With a loud and cathartic blow, Ruth Simmons and med school dean Ed Wing launched construction on April 26 of a new off-campus home for the Warren Alpert Medical School. After speeches from local and state VIPs, Simmons and Wing picked up sledgehammers and took aim at a giant black X on a first-floor wall, thus beginning the gutting and rehabbing of a former industrial building in Providence's Jewelry District.
"I can hardly believe that this day has arrived, finally," Simmons said earlier to an audience of donors, administrators, medical students, and local, state, and union officials.By renovating the 135,000-square-foot 1928 building on Richmond Street, the former home of costume-jewelry manufacturer Brier, Brown will at last have a distinctive medical school headquarters near many of its teaching hospitals.

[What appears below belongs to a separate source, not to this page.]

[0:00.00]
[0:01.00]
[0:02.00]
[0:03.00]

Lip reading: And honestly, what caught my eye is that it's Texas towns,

The space will allow the school to expand entering classes from 96 to 120 students, and will anchor development in a Providence neighborhood that has been identified as the locus of a local "knowledge economy."

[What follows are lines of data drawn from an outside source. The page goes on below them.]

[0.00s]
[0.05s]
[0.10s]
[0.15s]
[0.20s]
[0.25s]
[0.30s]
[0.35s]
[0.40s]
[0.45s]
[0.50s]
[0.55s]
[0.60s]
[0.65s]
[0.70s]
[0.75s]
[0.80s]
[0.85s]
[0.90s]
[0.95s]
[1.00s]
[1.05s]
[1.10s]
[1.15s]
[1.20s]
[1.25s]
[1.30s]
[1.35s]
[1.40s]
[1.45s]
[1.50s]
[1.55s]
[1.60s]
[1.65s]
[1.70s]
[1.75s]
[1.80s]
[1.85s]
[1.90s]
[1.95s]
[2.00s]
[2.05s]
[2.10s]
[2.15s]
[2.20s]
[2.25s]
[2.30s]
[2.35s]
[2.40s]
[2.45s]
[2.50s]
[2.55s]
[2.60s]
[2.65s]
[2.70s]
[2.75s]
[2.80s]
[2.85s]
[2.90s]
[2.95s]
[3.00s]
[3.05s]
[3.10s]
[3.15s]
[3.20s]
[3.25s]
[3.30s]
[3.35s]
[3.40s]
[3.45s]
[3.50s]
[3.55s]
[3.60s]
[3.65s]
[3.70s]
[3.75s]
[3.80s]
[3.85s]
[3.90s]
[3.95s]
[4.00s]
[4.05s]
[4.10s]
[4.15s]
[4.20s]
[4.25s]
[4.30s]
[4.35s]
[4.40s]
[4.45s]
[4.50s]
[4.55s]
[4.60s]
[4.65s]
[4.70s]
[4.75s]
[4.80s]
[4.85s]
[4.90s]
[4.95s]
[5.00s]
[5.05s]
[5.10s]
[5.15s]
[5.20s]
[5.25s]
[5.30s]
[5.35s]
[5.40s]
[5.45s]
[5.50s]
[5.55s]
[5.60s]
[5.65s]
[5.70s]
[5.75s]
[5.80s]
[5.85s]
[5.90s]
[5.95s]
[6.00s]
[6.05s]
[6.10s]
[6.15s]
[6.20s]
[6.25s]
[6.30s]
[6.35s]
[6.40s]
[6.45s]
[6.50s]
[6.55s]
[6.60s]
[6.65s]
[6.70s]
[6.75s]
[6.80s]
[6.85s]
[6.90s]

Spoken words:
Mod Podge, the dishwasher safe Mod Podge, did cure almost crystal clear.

The building will allow the school to adopt the "academy" learning model that has been successful at medical schools at such places as Harvard and Johns Hopkins, in which entering classes are randomly divided into groups of forty, facilitating academic and social collaboration. In addition to large and technologically sophisticated classrooms, the new building will house a library, two auditoriums, and a clinical-simulation center—an outpatient-care facility where students, under the supervision of doctors from nearby hospitals, can have greater patient contact. The building's exterior will be 70 percent glass, allowing it to become, in Wing's words, "a shining beacon of our commitment to education."
Simmons explained that, in a meeting she held shortly after becoming Brown's president, medical students told her, "We need a home." Until now, medical students have worked in various locations on campus, far enough removed from the city's teaching hospitals to serve as an obstacle to frequent interaction between campus-based first-year medical students and hospital-based upperclassmen and faculty. Today many classes, said Thomas Anderson '13 MD at the event, "are in random rooms in a basement, or in rooms not really designed for that purpose."

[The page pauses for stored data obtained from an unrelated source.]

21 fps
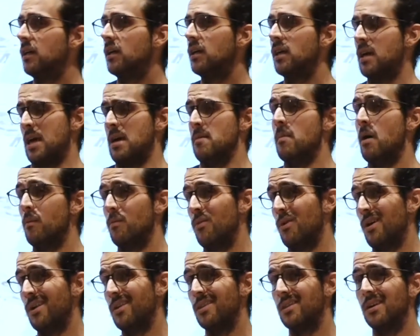came up
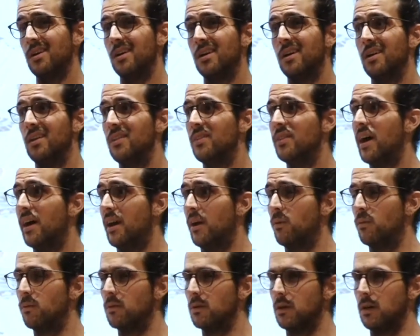with that are
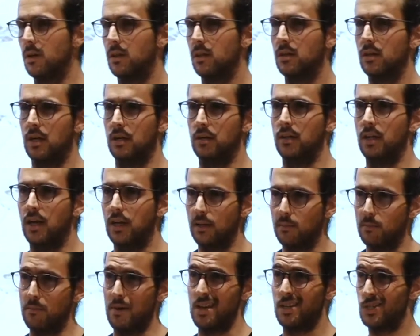worth kind of like
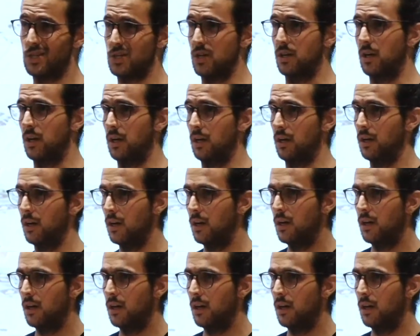mentioning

Biotechnology companies have also begun to crop up in the Jewelry District, and Governor Donald Carcieri '65 noted at the April groundbreaking that he is trying to persuade the state legislature to help fund a new nearby nursing school that would be affiliated with two other colleges in the state. Speaking of the medical school's move to the neighborhood, Carcieri noted, "People are going to look back twenty years from now and say that was one of those pivotal moments for our city and our state." Similarly, Mayor David Cicilline '83 added, "This is incredibly important to the long-term health of the economy of the city and the state."
Michael Sabitoni, president of the Rhode Island Building and Construction Trades Council, thanked Brown officials for "not only continuing to build when many of its peer institutions are backing off," but using Rhode Island-based labor from a sector whose unemployment rate has been as high as 50 percent. He also noted that the project would be part of the Building Futures program, in which workers from Providence's poorest neighborhoods would be trained to contribute at least 15 percent of the construction work hours, providing jobs and training that would otherwise be unavailable.
"From my perspective," Governor Carcieri said, "higher education in Rhode Island is a growth industry."